EXERCISE:
The pictures stay out; everything else in the entries below must be returned exactly.

MATERIAL SHOWN:
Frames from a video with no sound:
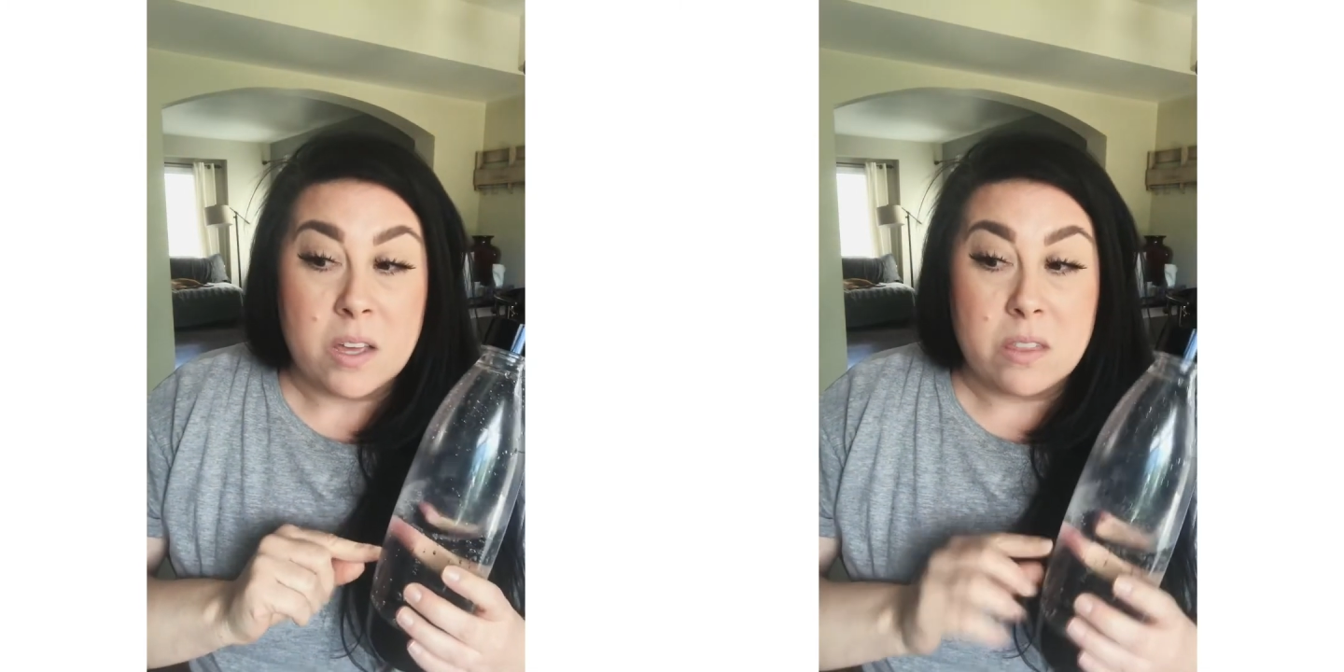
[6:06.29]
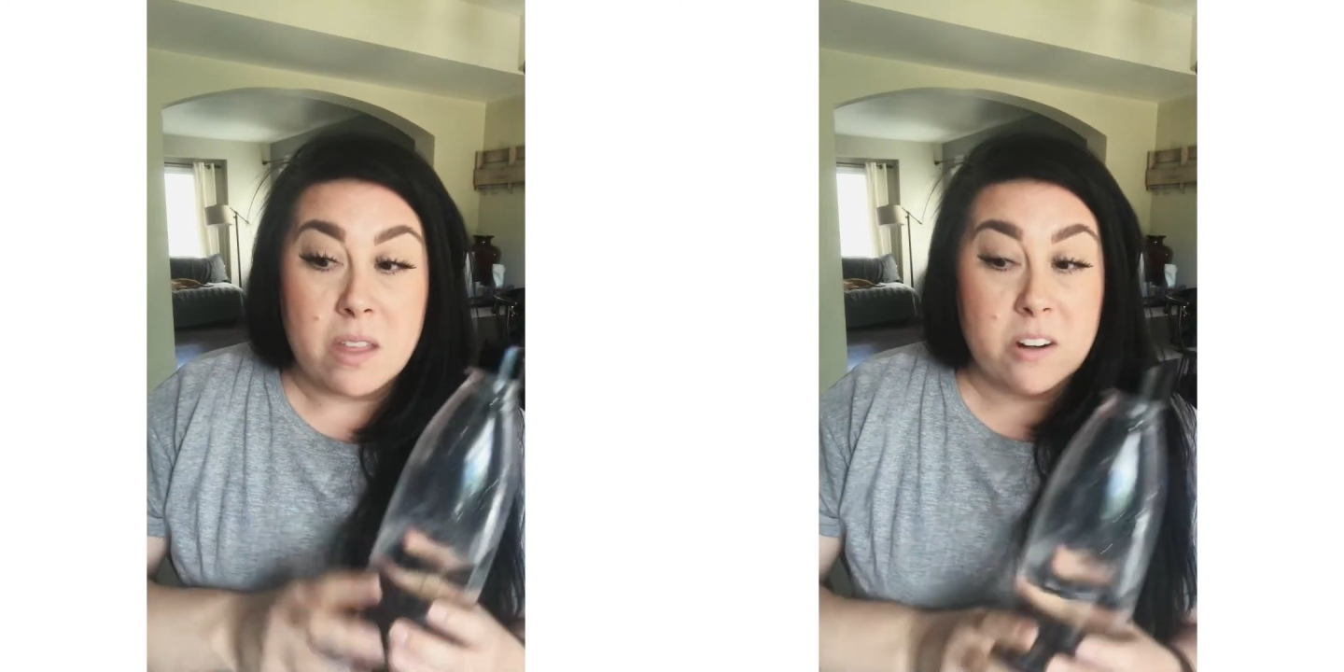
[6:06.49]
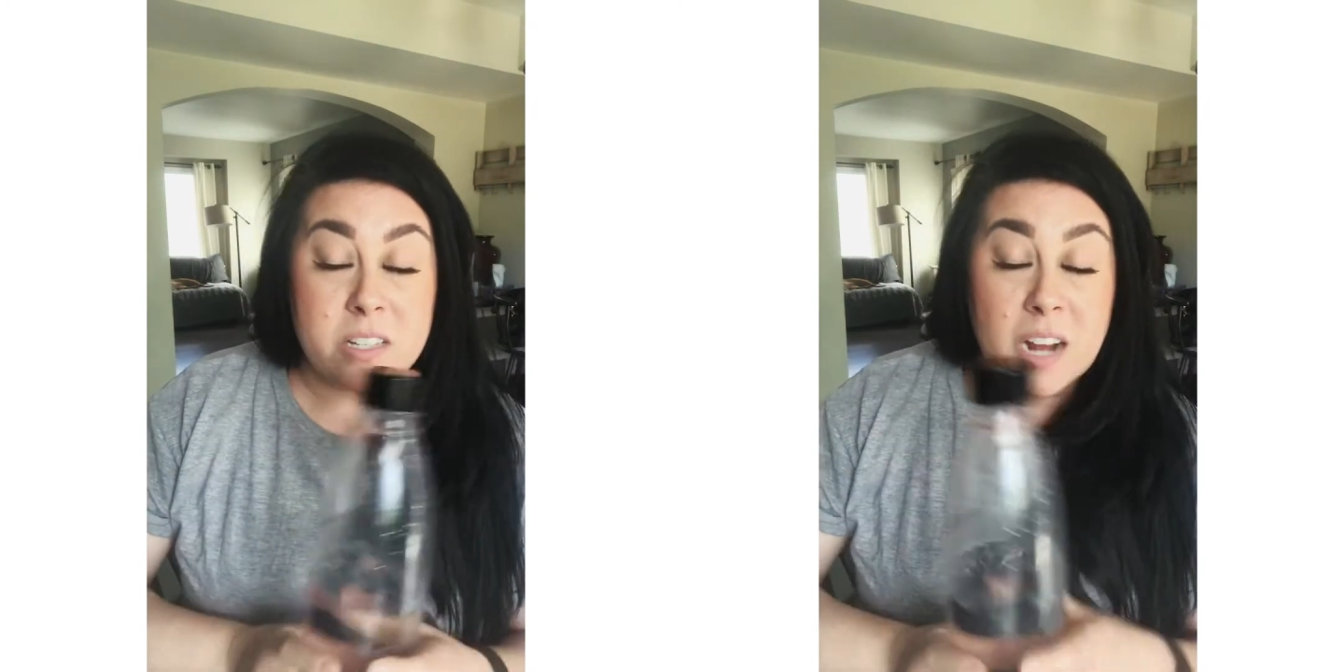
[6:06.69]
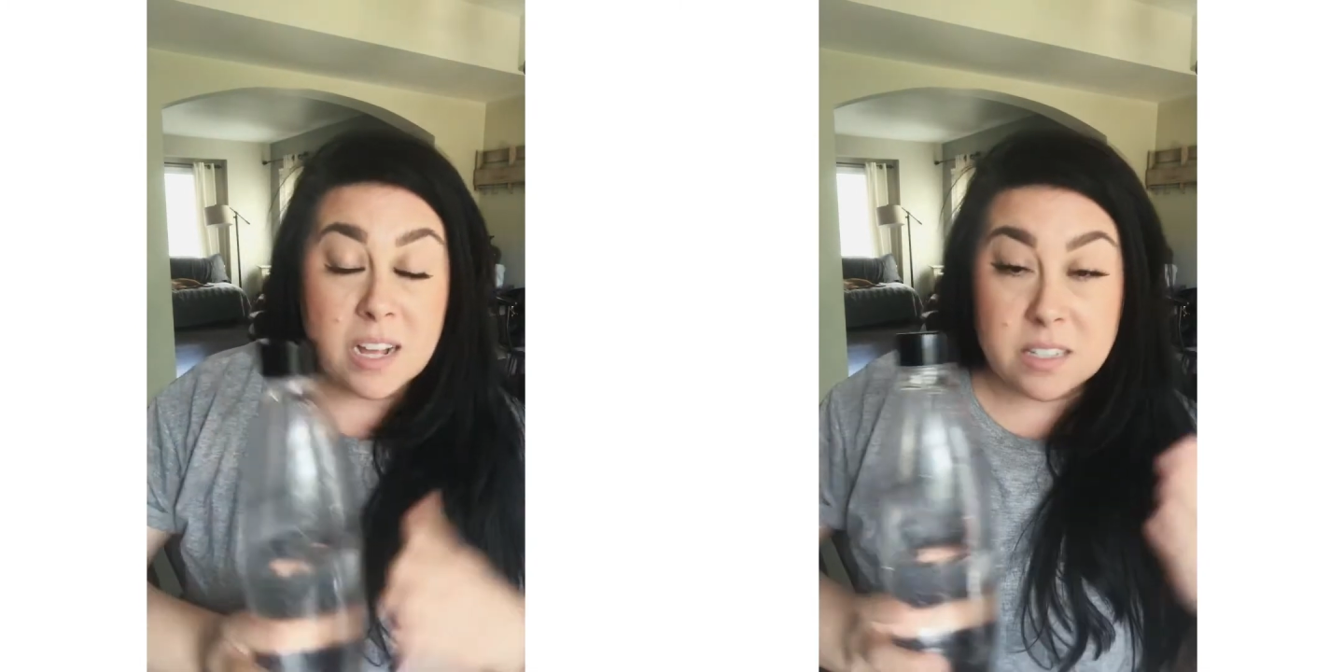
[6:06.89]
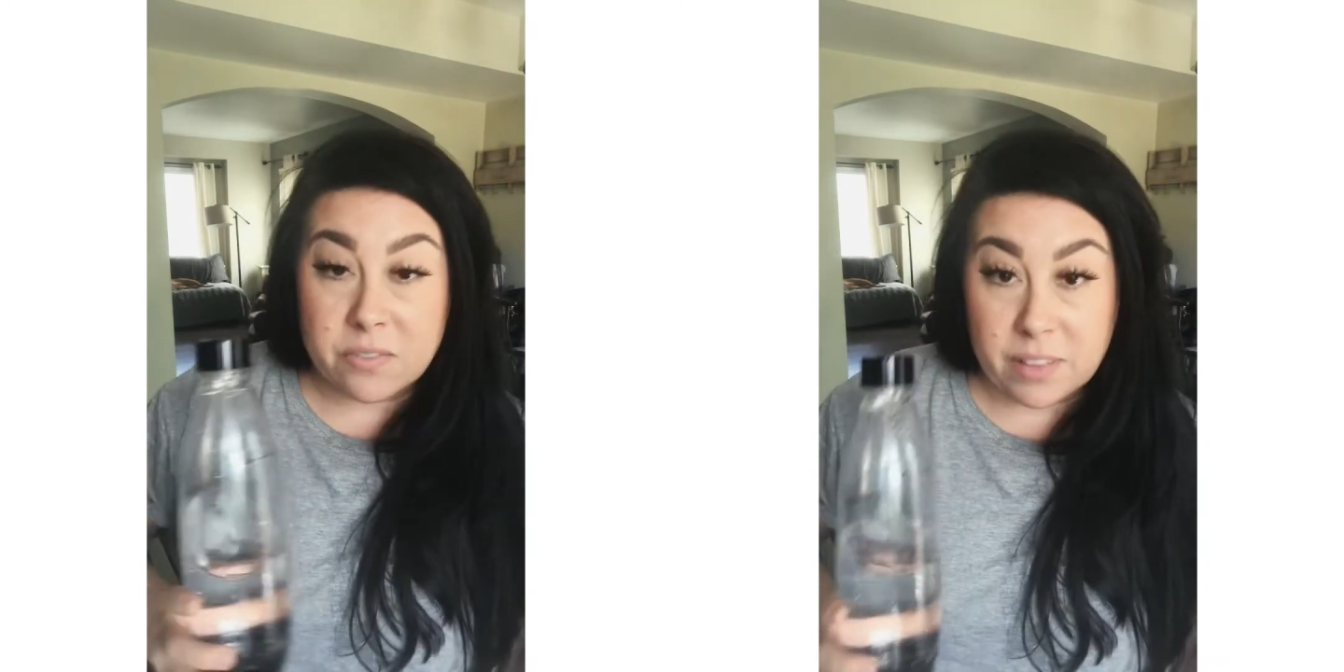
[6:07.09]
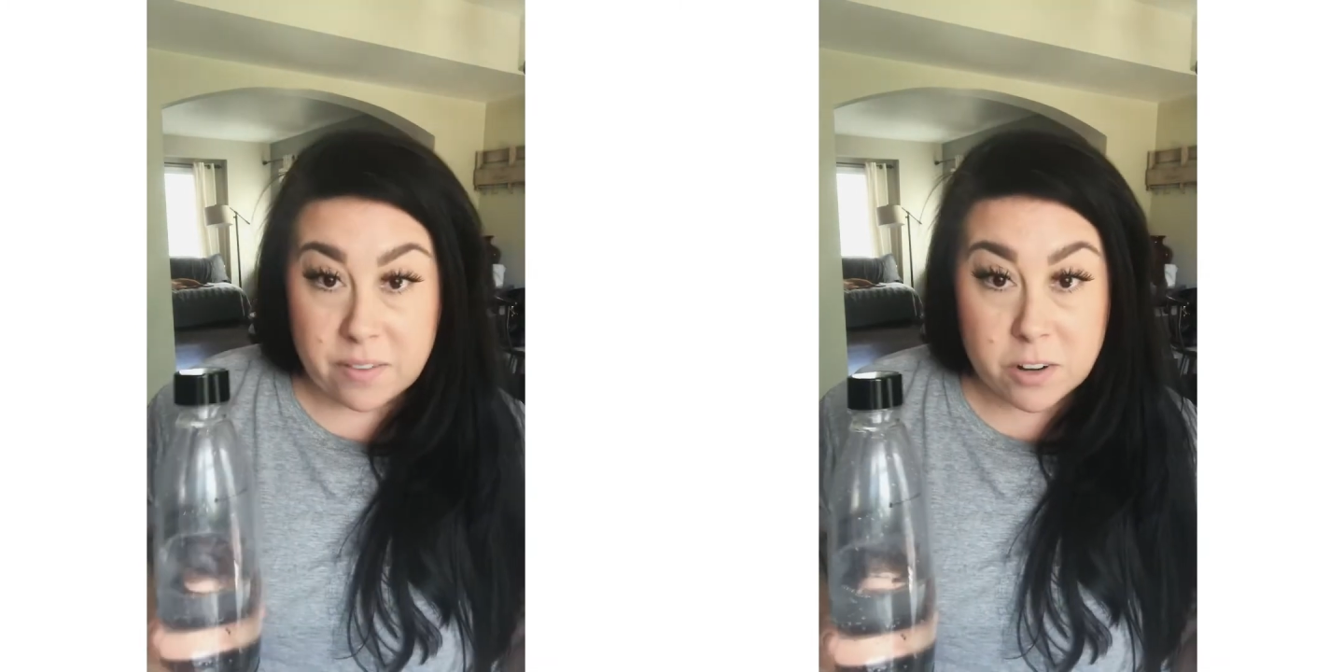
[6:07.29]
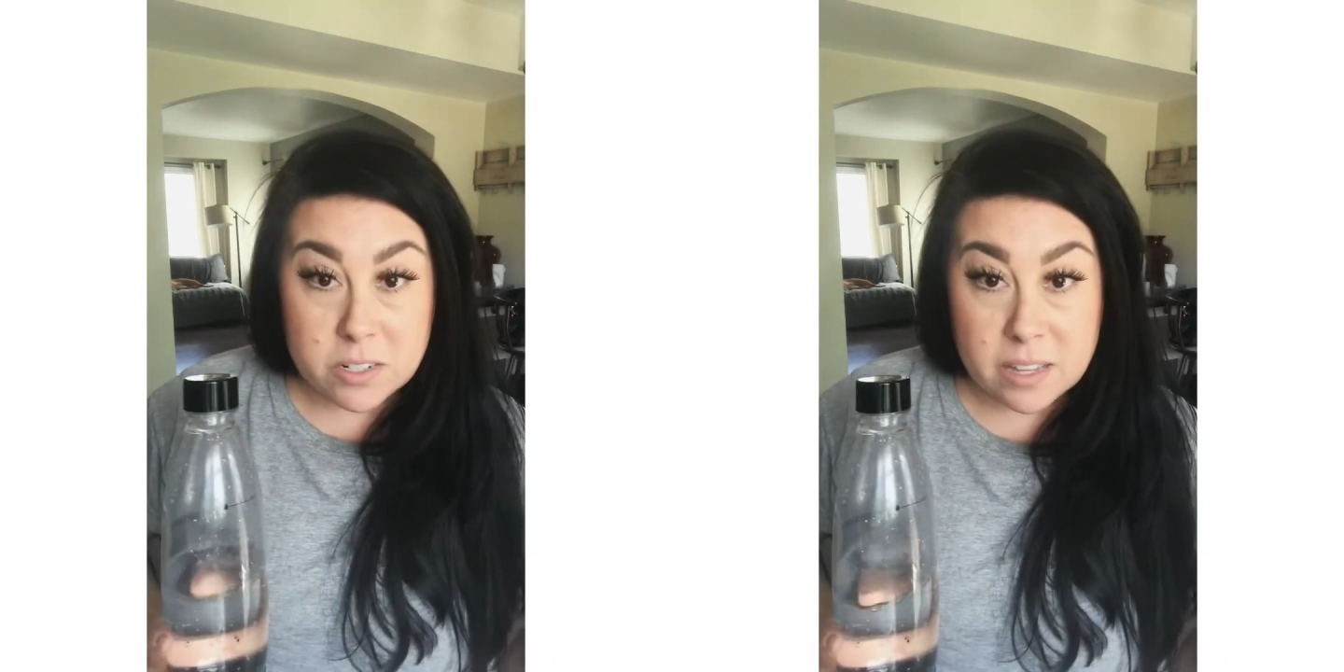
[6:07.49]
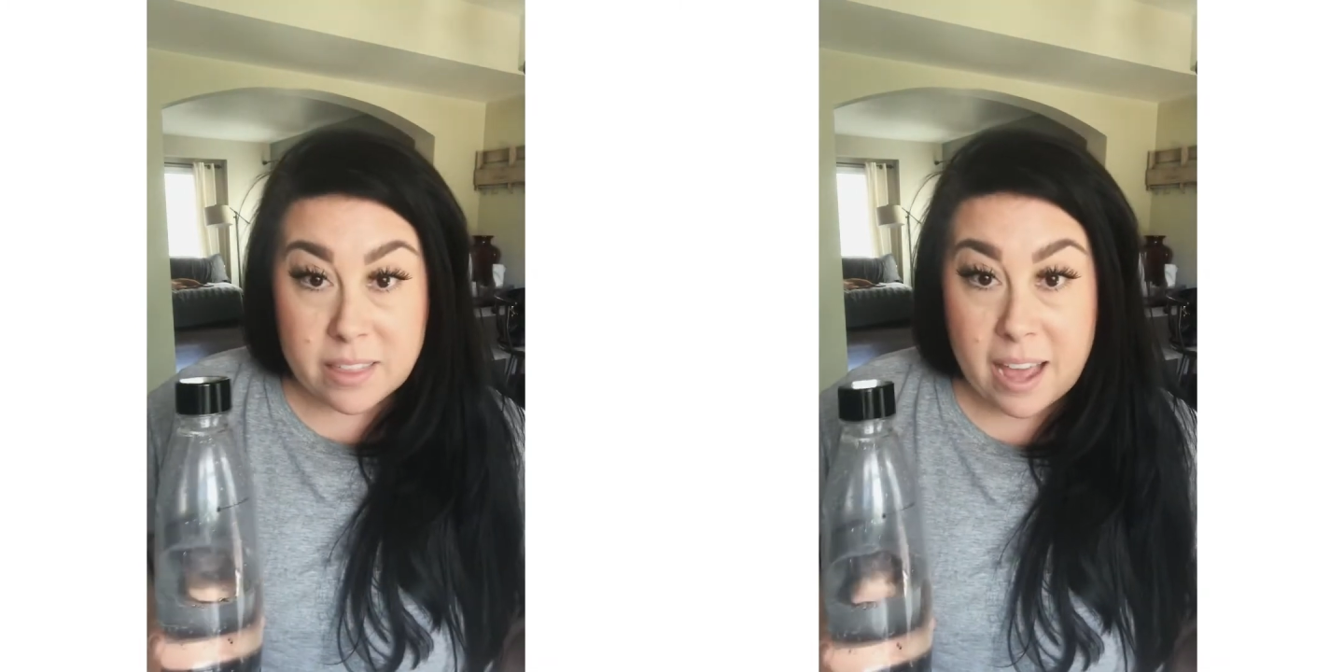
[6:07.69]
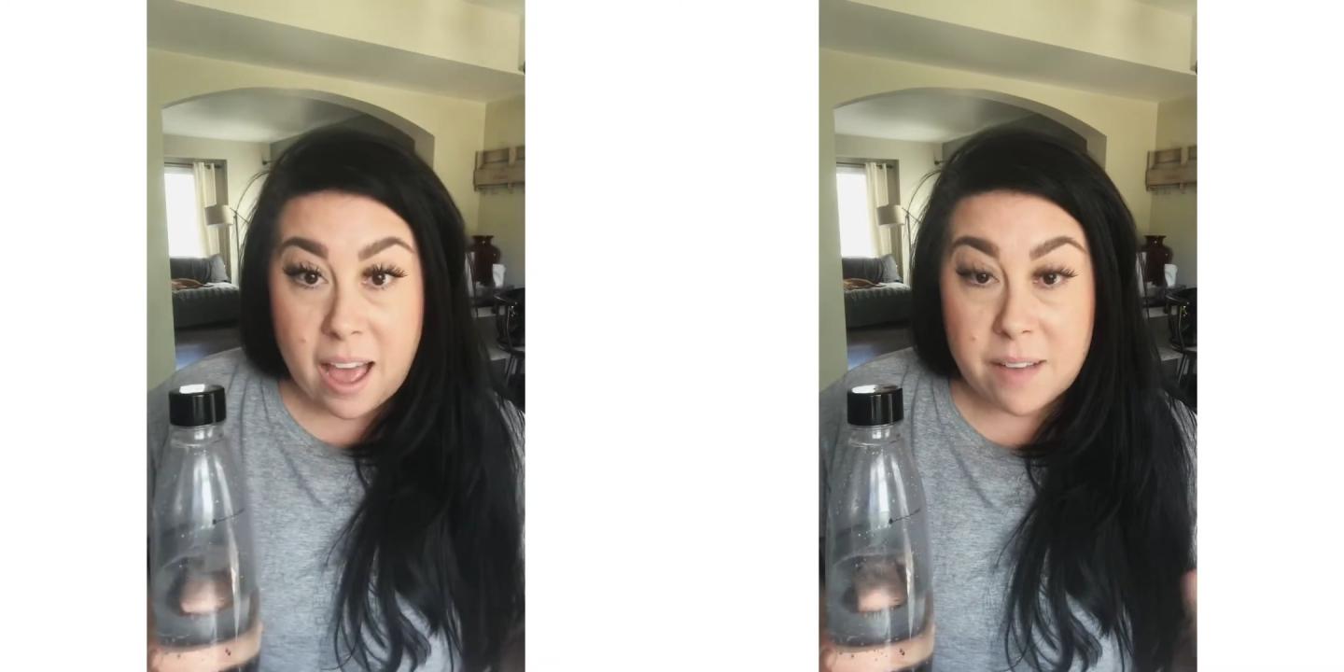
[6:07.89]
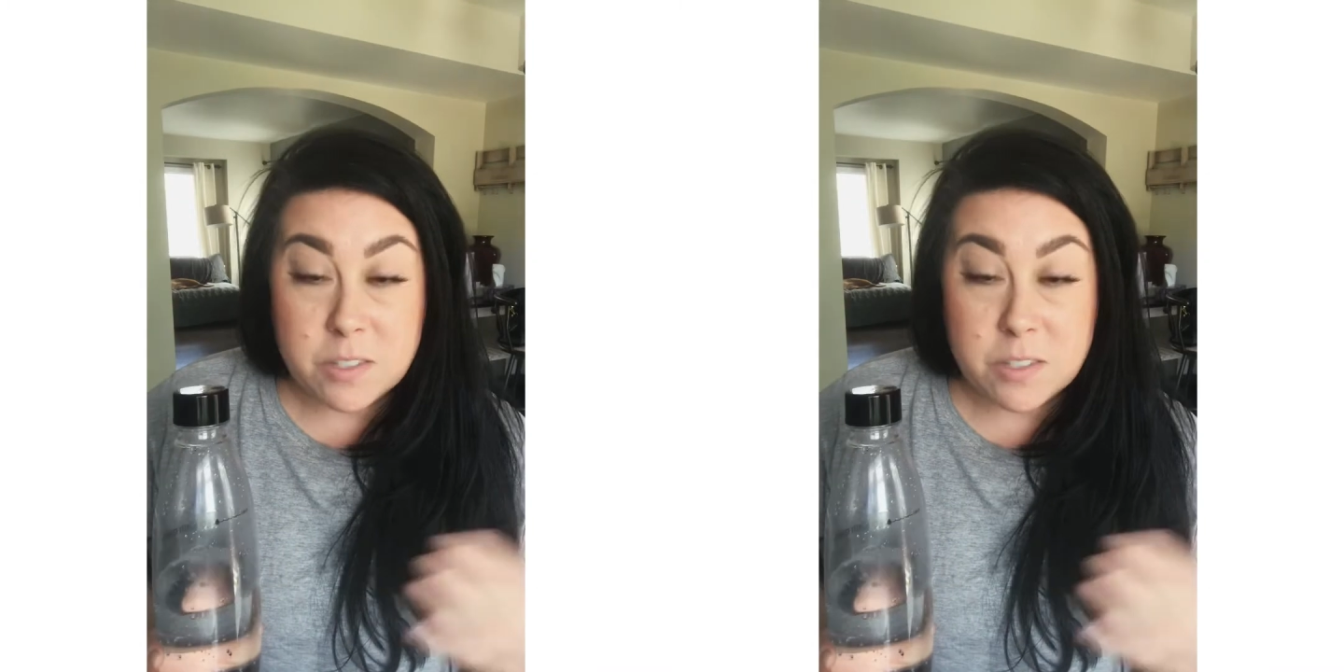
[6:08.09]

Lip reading: There's tons of flavors that they have,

REPLY TO THE TASK:
Frames from a video with no sound:
[6:06.29]
[6:06.49]
[6:06.69]
[6:06.89]
[6:07.09]
[6:07.29]
[6:07.49]
[6:07.69]
[6:07.89]
[6:08.09]

Lip reading: There's tons of flavors that they have,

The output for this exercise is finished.